One of the interesting oddities in the Walksler collection is a Harley-Davidson lightweight featuring a twin-cylinder engine built from two siamesed singles. The motorcycle was built by Ace Elliott in 1953 when he was shop foreman and service manager for Les Myers's Wichita Cycle Company in Wichita Falls, Texas. Elliot explains, “We had a Hummer that had been wrecked and another that was repossessed. Every Friday when we got off work, we would go across the street to the Kemp Cave, a bar in the Kemp Hotel, and have a couple of beers.” This explains a lot, because the unusual machine pictured here is precisely the kind of thing you might expect to come from a lot of ingenuity fueled by a little alcohol.

Elliott says that he took one engine, destined to become the front half, and sawed off the gear box with a hack saw. Then he dismantled the two engines and began cutting away portions of the crankcases to make them fit together, fore and aft. The shop had a heavy steel plate deck that was used to straighten frames. Elliott clamped the same-side crankcase halves onto the steel deck, then heated the whole thing up until the cases were hot enough to weld without distorting. He reports, “I didn't know much about aluminum welding, but I talked to a guy who told me a little about it and what kind of alloy the welding rod needed to be made of. I mixed my own compound, melted it, then poured it into a crack in the cement floor to make my own welding rods.” Elliott would carefully weld on the cases, cover his work with a sheet of insulation, let the whole steel table slowly cool overnight, then begin to grind, file, and clean up his work the next day. This process was repeated again and again until the siamesed crankcases were finished and in proper alignment. Elliott recalls, “It took from November through March, and I did not even go to Daytona that year because I was working on this thing.”
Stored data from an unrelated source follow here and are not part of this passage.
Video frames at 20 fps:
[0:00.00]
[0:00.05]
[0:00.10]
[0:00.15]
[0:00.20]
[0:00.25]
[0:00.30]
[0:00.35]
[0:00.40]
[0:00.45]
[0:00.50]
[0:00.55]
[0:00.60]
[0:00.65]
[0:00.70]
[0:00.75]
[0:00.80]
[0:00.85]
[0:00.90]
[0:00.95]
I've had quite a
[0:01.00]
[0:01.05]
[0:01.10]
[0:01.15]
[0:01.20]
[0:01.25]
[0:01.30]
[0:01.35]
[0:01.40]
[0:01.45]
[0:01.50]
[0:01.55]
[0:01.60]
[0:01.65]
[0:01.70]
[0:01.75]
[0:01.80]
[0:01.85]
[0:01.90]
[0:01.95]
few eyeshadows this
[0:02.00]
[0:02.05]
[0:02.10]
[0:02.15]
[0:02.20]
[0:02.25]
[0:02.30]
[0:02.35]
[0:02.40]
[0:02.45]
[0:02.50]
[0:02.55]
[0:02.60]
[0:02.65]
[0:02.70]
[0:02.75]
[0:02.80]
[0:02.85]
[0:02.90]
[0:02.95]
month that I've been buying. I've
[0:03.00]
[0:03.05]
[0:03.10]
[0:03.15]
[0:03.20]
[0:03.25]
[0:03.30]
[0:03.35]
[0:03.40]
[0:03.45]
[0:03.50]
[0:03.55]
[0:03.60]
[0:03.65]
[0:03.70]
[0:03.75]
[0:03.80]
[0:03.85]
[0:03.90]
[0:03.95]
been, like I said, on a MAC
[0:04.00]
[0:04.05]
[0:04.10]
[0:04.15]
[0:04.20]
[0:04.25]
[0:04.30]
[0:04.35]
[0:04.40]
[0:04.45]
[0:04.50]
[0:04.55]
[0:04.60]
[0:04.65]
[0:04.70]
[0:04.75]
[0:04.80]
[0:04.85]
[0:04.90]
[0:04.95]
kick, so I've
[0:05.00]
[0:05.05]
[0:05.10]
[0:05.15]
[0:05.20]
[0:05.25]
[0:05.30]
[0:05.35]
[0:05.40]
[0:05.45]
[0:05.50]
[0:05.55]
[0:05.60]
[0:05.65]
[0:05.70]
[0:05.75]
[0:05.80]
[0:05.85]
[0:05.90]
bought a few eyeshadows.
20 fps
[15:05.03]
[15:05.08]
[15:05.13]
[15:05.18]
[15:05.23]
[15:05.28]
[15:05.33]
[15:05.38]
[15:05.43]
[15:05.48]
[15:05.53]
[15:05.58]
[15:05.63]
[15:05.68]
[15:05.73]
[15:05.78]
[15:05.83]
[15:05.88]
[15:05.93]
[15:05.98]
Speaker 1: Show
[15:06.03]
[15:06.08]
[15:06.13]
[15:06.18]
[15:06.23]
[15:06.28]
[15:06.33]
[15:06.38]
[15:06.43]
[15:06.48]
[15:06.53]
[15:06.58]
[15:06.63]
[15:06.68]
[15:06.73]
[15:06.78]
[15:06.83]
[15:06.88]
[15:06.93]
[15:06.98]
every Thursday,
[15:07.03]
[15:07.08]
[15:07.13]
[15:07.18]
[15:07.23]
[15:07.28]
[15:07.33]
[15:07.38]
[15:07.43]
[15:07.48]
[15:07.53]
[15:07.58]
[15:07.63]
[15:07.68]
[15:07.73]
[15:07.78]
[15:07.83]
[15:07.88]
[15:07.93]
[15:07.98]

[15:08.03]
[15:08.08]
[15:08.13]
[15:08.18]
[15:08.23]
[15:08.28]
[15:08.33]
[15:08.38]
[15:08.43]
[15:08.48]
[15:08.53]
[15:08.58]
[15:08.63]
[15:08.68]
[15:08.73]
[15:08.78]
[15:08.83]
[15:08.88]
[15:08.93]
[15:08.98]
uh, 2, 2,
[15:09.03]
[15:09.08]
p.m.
Anyone who has owned one of the little post-war Harley lightweights will recall how easy it was to make them run backward. Elliott utilized this feature by mating the cranks and timing the engines so the back cylinder runs normally and the front cylinder runs backward. He also found a simple solution for installing the lengthened twin in the Hummer chassis by simply cutting through the bottom of the frame, stretching it open five inches to make room for the long twin engine, and welding in sections of tubing. The upper backbone of the frame was not cut, stretched, or altered in any way. How did the project work after a half-year of intensive development? With obvious satisfaction, Elliott says, “It ran like a 250 Yamaha!”

Source: Ed Youngblood’s Motohistory
http://www.motohistory.net/news2005/news-sept05.html

Harley Hummer Information
Harley Hummer http://www.harleyhummer.com/

2 comments:

  1. Pepa Ace was my grandpa and I miss him very much. I never got to hear this story from his mouth. I miss him very much. I tell everyone I know about this article. Very good. Thank you very much.

    ReplyDelete
  2. Just purchased bike owned by Les Myers! It is 1942 HarleyWR and wondered if you have any information on this bike?